New Years came with it a resolution of sorts for Ian and I. We started South Beach Diet, Phase One on January 1st, 2013. Ian had completed South Beach when he was in high school and was very overweight. He lost almost sixty pounds as a junior in high school and stuck to a very healthy diet and exercise plan for many years. That is, until we got married. I rubbed my sweet tooth off on him and soon he began eating like I was.

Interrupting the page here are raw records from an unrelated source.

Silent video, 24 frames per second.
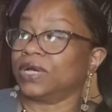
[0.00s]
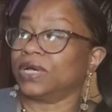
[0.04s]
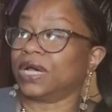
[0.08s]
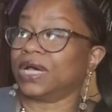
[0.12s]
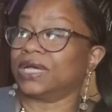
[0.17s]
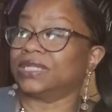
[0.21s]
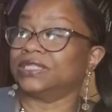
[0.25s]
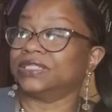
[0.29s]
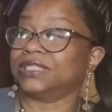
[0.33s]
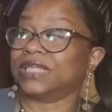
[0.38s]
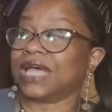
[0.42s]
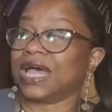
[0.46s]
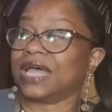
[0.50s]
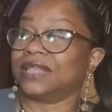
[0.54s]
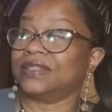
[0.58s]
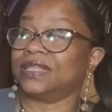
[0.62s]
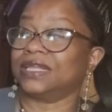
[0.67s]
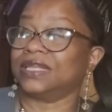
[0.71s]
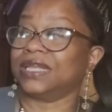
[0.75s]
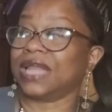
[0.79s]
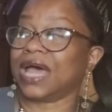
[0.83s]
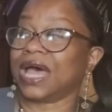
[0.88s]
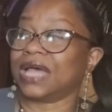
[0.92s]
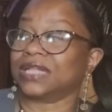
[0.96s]
untied the
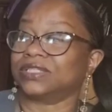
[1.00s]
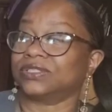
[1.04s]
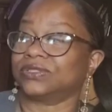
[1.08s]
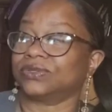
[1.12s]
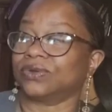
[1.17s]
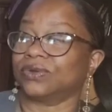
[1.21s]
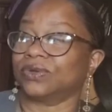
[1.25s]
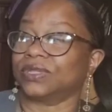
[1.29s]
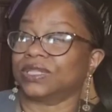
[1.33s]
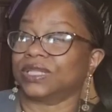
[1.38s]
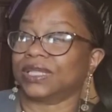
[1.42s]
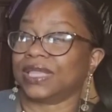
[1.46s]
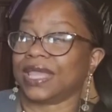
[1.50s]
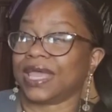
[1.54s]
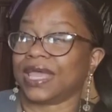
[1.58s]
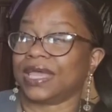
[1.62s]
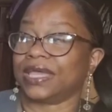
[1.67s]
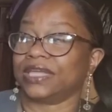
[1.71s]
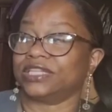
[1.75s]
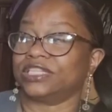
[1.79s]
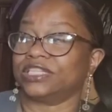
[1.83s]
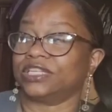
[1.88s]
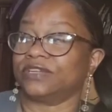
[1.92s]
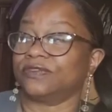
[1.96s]
knots on the
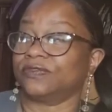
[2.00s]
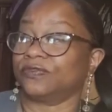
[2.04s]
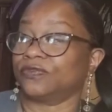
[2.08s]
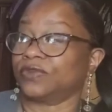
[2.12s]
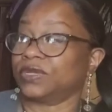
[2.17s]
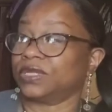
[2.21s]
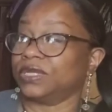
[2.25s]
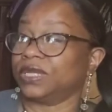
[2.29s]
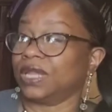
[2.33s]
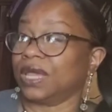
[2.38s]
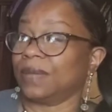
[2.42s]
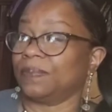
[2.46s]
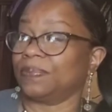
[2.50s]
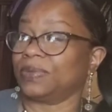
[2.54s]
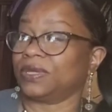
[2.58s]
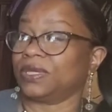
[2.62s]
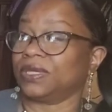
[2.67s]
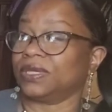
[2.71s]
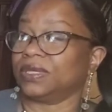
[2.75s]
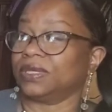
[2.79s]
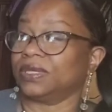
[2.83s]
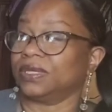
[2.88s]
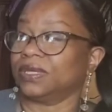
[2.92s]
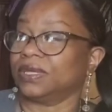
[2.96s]
cage and freed
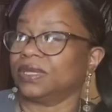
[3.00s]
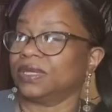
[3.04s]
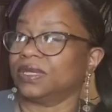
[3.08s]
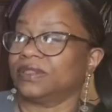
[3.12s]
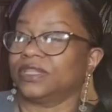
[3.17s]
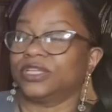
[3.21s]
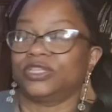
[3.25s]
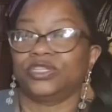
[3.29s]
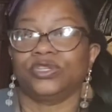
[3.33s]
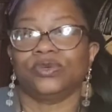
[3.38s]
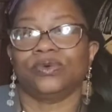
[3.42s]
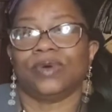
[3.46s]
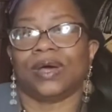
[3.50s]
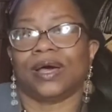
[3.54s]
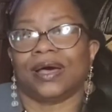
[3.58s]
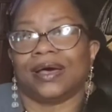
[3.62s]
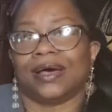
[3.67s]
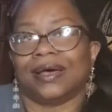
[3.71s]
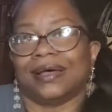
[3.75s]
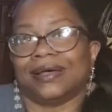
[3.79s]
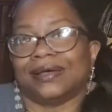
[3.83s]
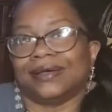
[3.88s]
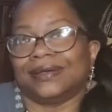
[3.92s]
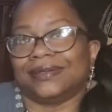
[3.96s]
Lumpy. The two
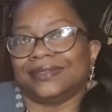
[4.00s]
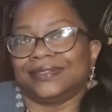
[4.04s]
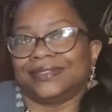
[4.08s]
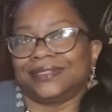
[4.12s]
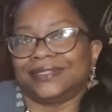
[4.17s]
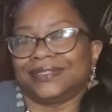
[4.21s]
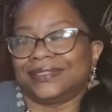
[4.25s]
hugged.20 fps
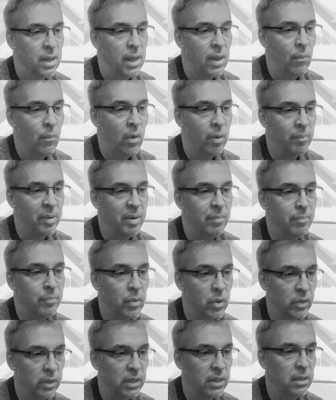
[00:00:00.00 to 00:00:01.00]
I want my
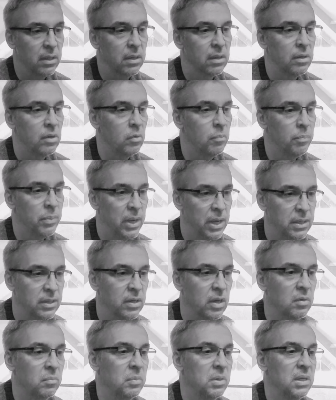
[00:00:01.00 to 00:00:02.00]
bully who picked
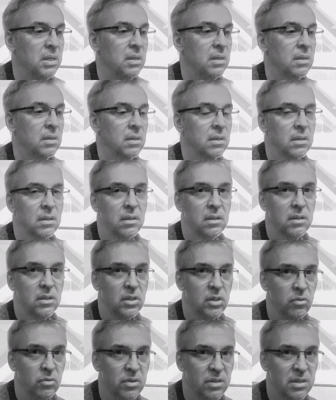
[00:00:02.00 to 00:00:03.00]
on me
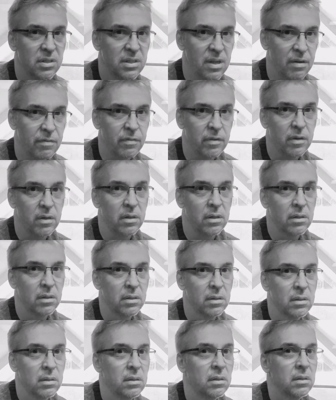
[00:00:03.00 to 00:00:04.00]
to suffer
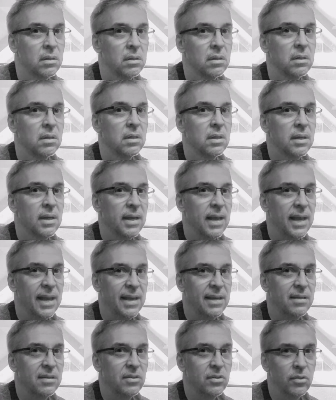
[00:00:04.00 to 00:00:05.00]

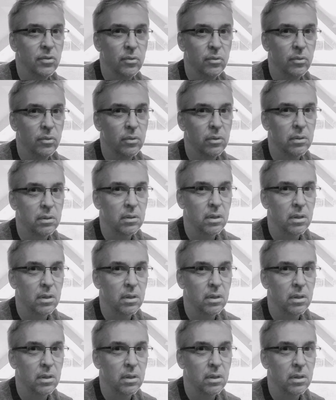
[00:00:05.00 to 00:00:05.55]
and to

A year after we got married we had planned to move overseas but Ian's job was put on hold and we had to move in with our parents. Our time in Tennessee with my parents was great but very sedentary. We had no where to be,  no work until our move came through, were eating poorly and excessively, and no friends or people to interact with besides my parents. It was a hard time on us. During this time my weight really sky rocketed, I think I put on close to 20 pounds.

When Ian's job plans began moving again we went on a modified version of South Beach and I saw those 20 pounds come off in four to five months. I didn't stick with the plan exactly and as soon as the weight came off I went right back to my old eating habits.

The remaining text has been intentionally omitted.